Lincoln: No. I kind of know what happened—I was sort of in it. (Laughs.) I kind of thought, you know, when I was on my knees wailing, “Well, I left everything on the ballpark here.”

  1. His ‘acting’ last season was some of the most embarrassing I’ve seen in ages. When he found out his wife was dead – what was that? An Emmy for most convincing southern accent by a Brit, maybe.

    1. Agreed. One could criticize Darabont for indulgence, but I thought he got MUCH BETTER performances from the main cast. Since then, Lincoln has been trying to out-D’Onofrio D’Onofrio, throwing in a bucnh of weird physical and vocal mannerisms that have nothing to do with the character or situation and EVERYTHING to do with Lincoln wanting to show that HE IS ACTINGGGGGGGGGGGGGGGGGGGGGGGGGGG. I liked his previous work on British TV (as well as his watchable turn in the terrible French rom-com ‘Heartbreaker’) but I have NO IDEA what he is doing on ‘The Walking Dead’.

    2. When you have haters, you know you’re doing something right. Great job this season, Mr. Lincoln.

    3. Agreed. If he was consistent I could buy it but he wavers wildly from plausible believability and the absurd.

    4. Are you kidding me?!? This was one of the most realistic and heartbreaking scenes I have ever seen! It felt so real and not rehearsed or anything like some other actors do. Emmy-worthy!!

  2. Andrew – thanks for bringing up the late Dennis Hopper in your interview…the man lived in the moment.

  3. Emmys and Walking Dead should not be in the same sentence. Please. Script is so bad in Walking Dead. It always was. They turned cool Shane into some crazy idiot, they give that Carl such bad story-lines that people hate him, they destroyed Andrea as character, they kept that super villain Governor for another season when everyone wanted him to be gone… And even turned Sheriff Rick in this season to annoying idiot. I would really not care of Rick would die. So awful he was.

    Everything is bad in Walking Dead except visuals and zombies. But even zombies this season were completely harmless, you could probably kill them even with the book or pillow. And they only showed up when script needed some tension.

    Walking Dead does not deserve to even be mentioned with the word Emmy.

  4. Looks like someone is trolling. Do us all a favor and just quit watching. Sounds like your jealous. Still waiting tables huh. That’s to bad!

  5. Do you think that rick will kill more people in season 4 and is the Governor still a Threat

  6. I watched the last half of last season all in two sittings and I was devastated by it. I felt for the entire cast and felt like I was there sharing their situation. It certainly made up for last season that spent too much time on the farm. If there is any criticism, it would be on the writers. I can’t believe that someone who had such a serious break with reality (seeing his dead wife), could make such a miraculous comeback. It seems like it would have taken some serious drugs and years of counselling to come back from. It did seem like he should have been killed either by the zombies or his own people. But he did a good job.

  7. The acting is NOT the reason people watch this show. If it was it wouldn’t be a hit. Lincoln is pretty bad when he has to do anything but scowl.

  8. Honestly, I think he over acts his scenes. I agree with the persons who say that Emmys and this show should not be in the same line. unless you talk about special effects. But I think Once upon a time is better at that.
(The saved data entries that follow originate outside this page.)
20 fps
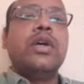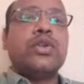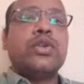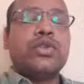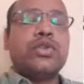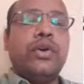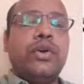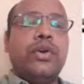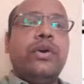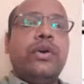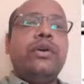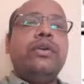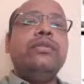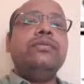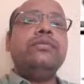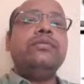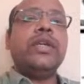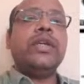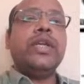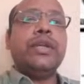So
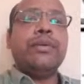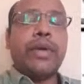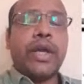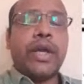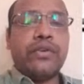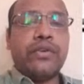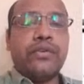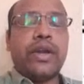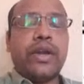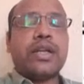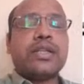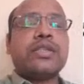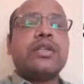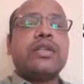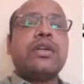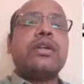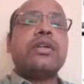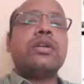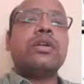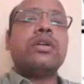in
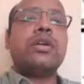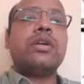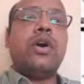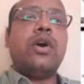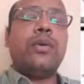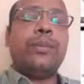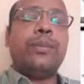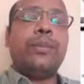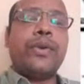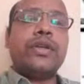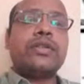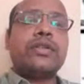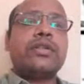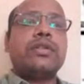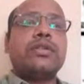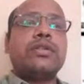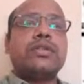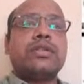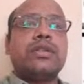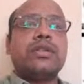manufacturing
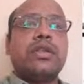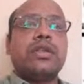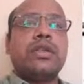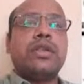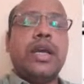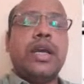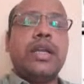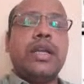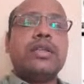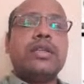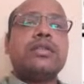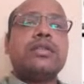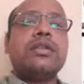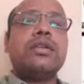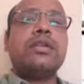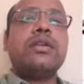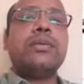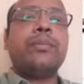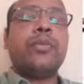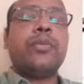operations there is
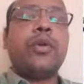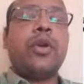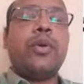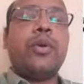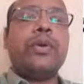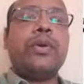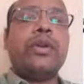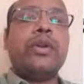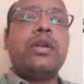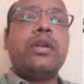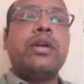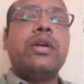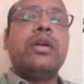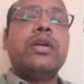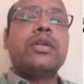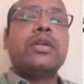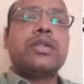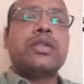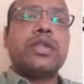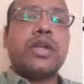a proper
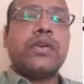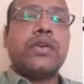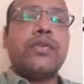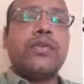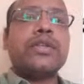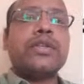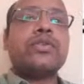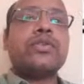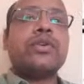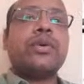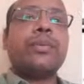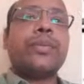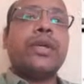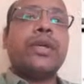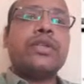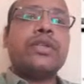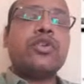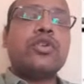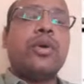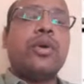sequence of
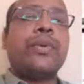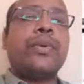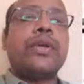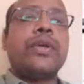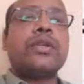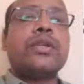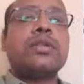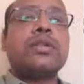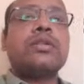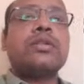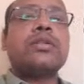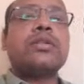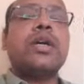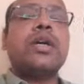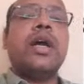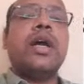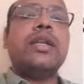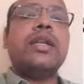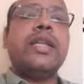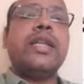each operations,
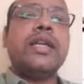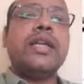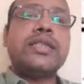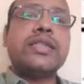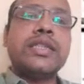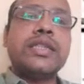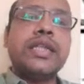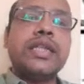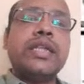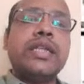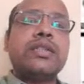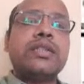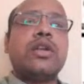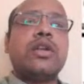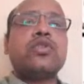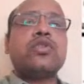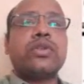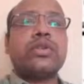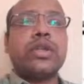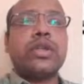and that sheet is
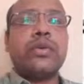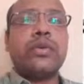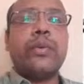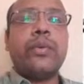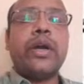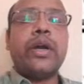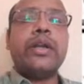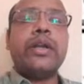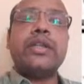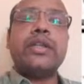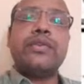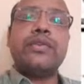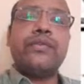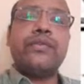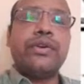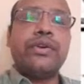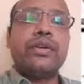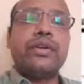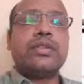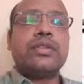also required in the
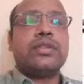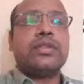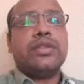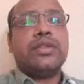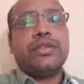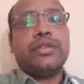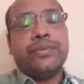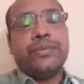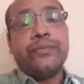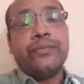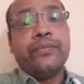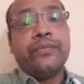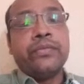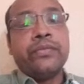first stage.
  9. The acting IS EXACTLY why I watch this show. I hate zombie stuff, but this is no longer a zombie show, just as Lincoln stated. The character development is better than anything I’ve seen on television. And while there are some ‘what the h-ll were they thinking?’ Moments, overall the writing on this show is fantastic. Some of the things that are said, and how these actors (most of them) seek out their own characters, is just poetry to me. IM jealous of what these actors get to play with every day in this show. Kudos!!

  10. I love watching this show. I’m glad there is a show that can still scare and frustrate me at the same time. So tired of all those CSI and police/detective/talking too much shows. Great cast and writers.